What is needed is an exact reproduction of the lines from the one that contains "[15:39.37-15:39.47]" through the end of the data, both included and nothing else, with pictures omitted.

Saved entries:
|---|

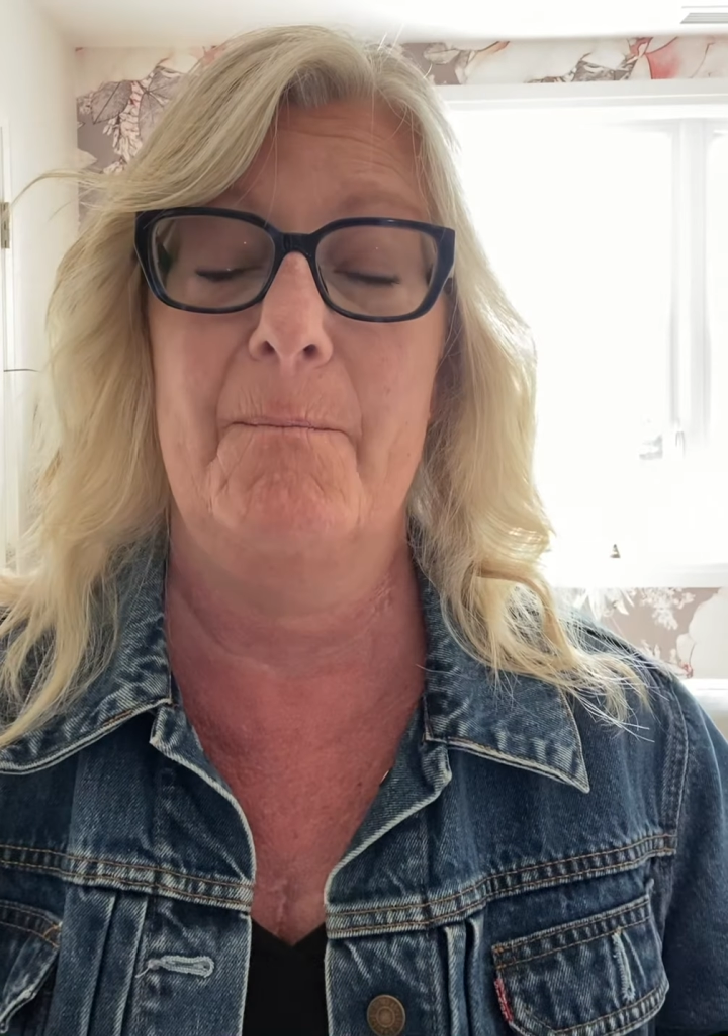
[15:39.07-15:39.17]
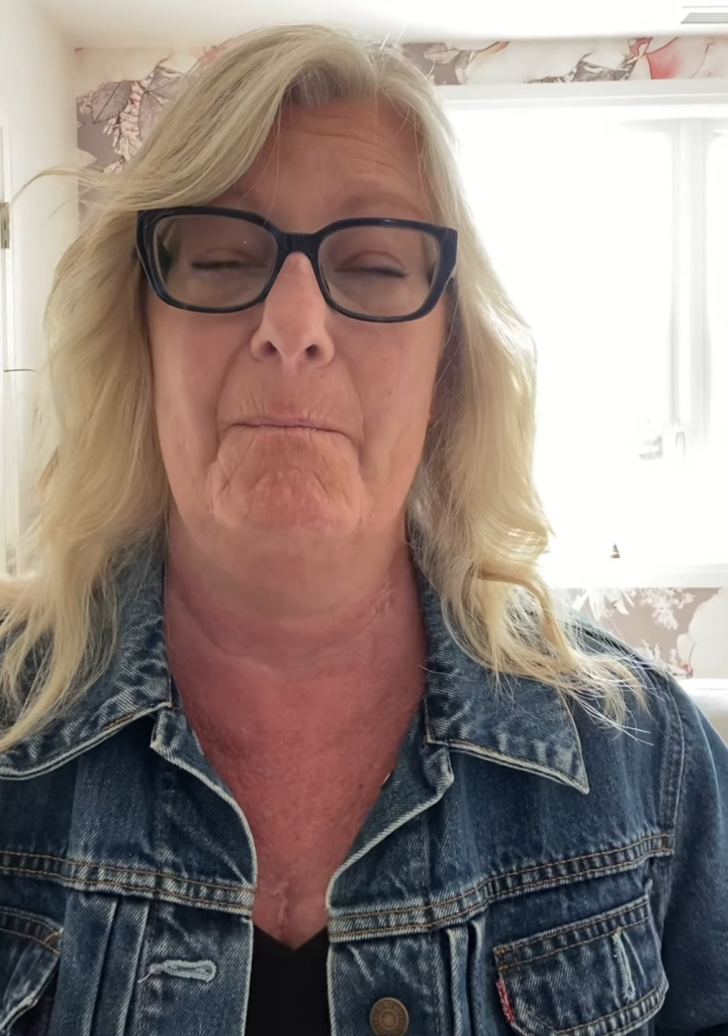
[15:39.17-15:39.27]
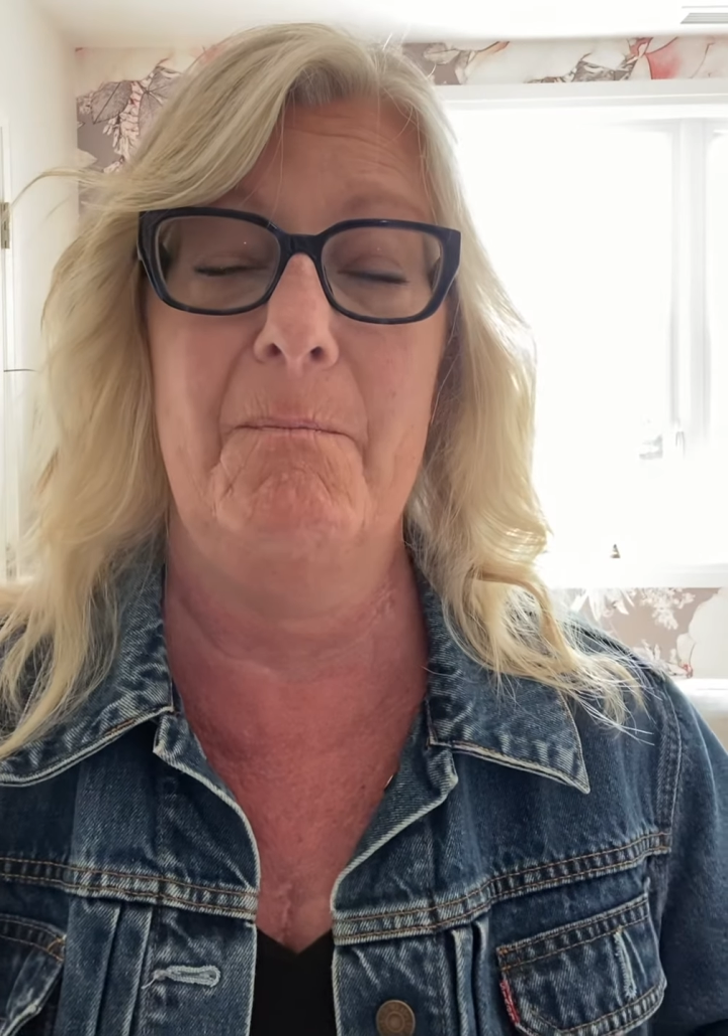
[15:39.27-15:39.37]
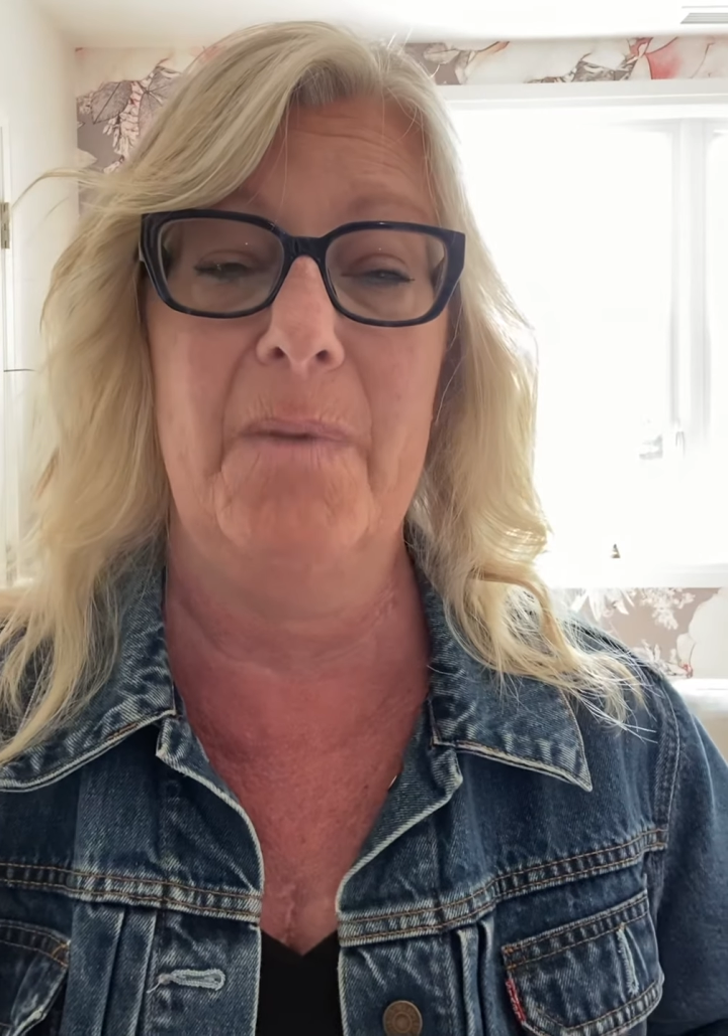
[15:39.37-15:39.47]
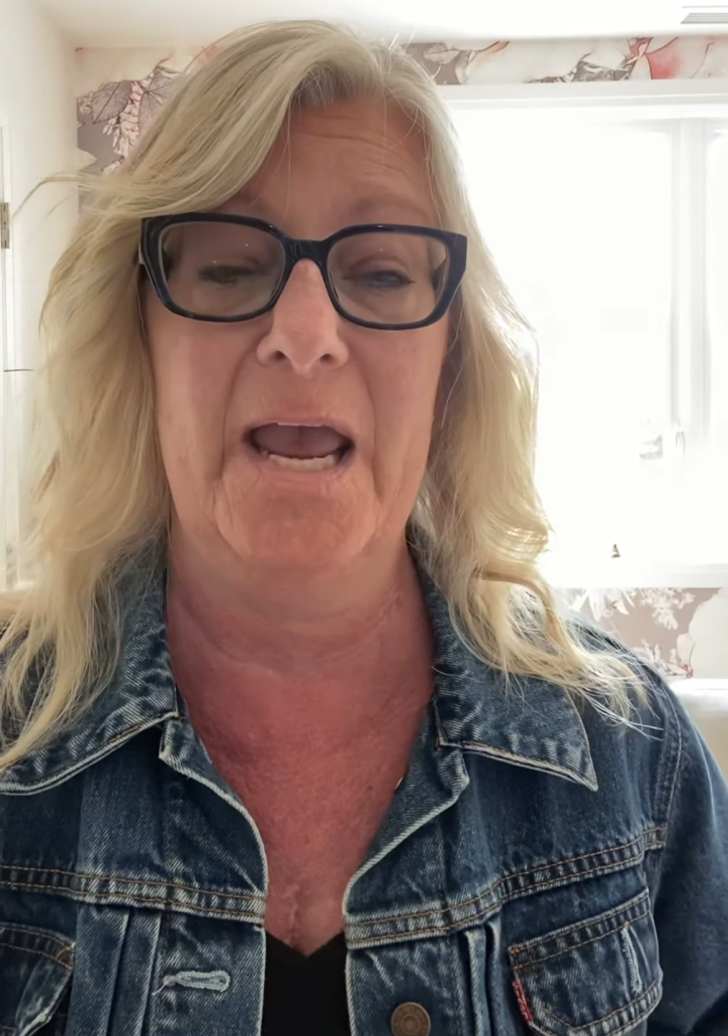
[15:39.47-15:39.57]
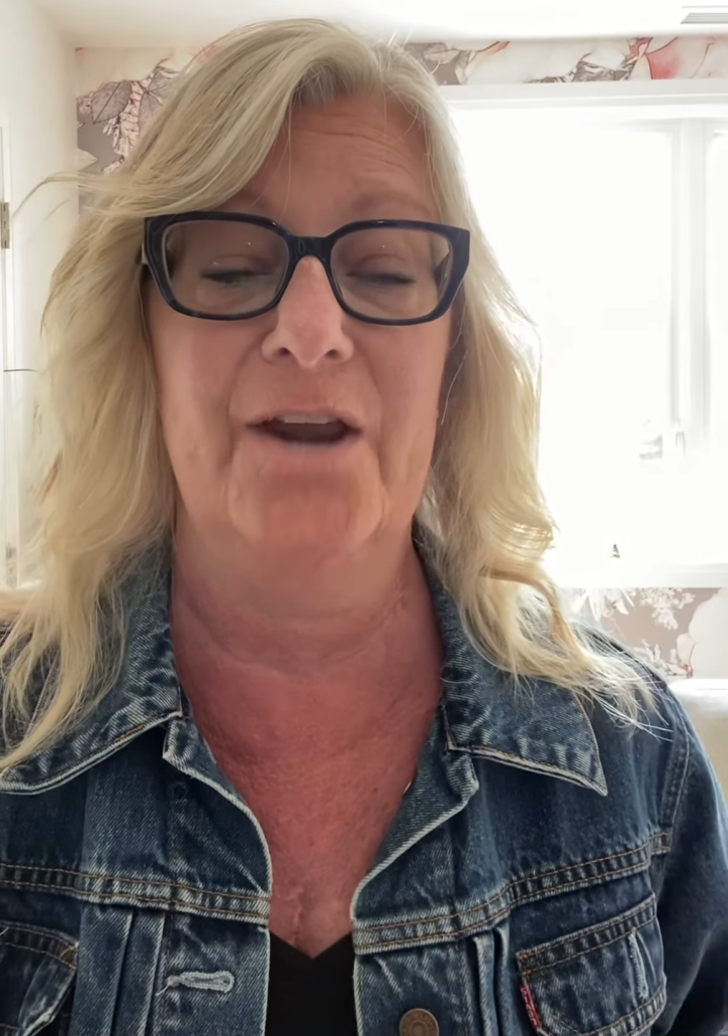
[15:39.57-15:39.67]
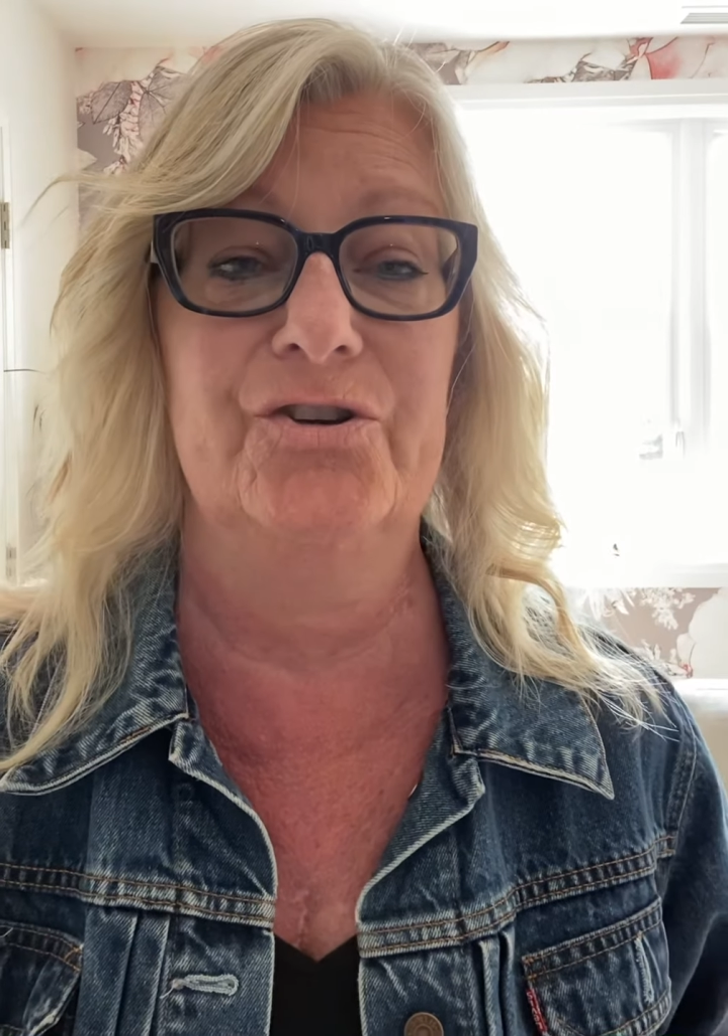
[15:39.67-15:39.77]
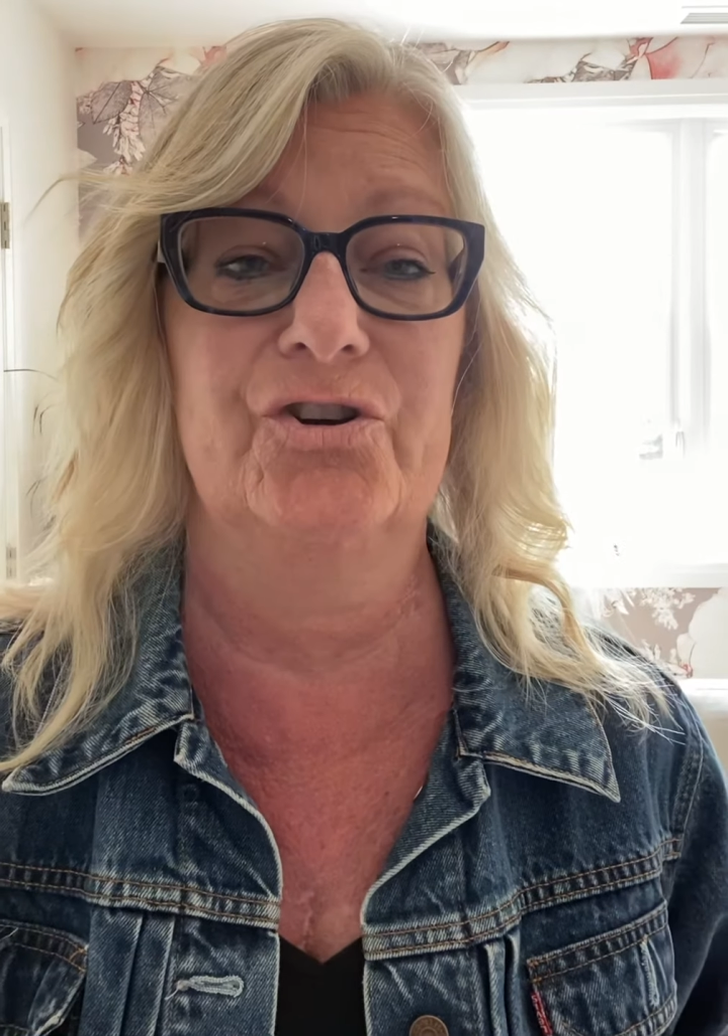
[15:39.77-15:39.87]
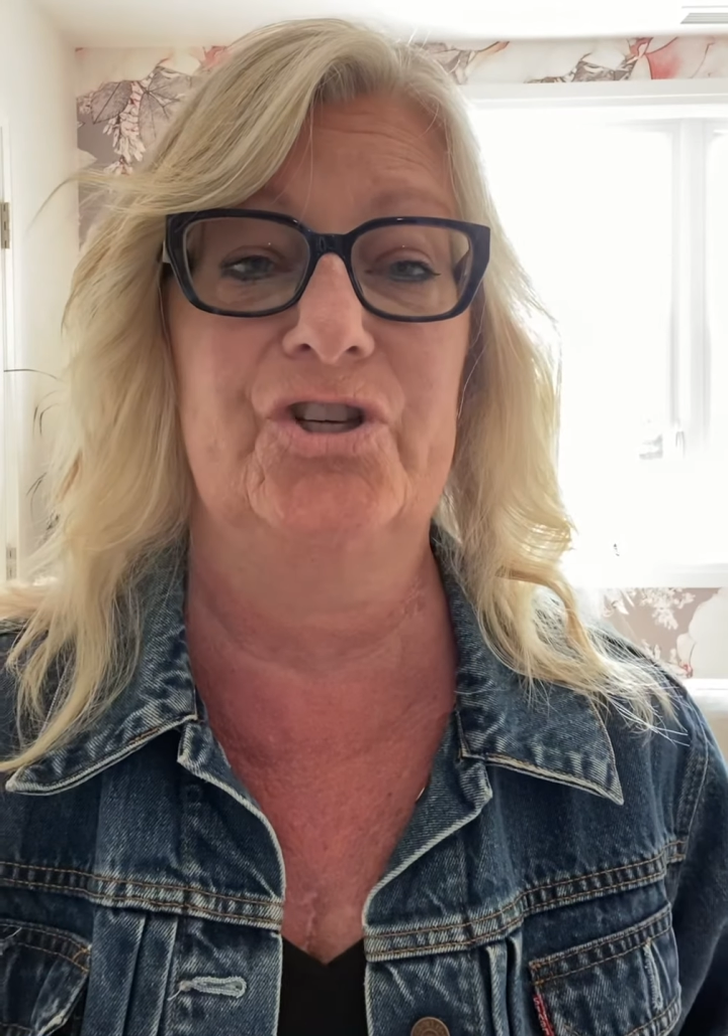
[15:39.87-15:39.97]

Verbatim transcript: major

|---|

* _WRITTEN ANSWER_:
[15:39.37-15:39.47]
[15:39.47-15:39.57]
[15:39.57-15:39.67]
[15:39.67-15:39.77]
[15:39.77-15:39.87]
[15:39.87-15:39.97]

Verbatim transcript: major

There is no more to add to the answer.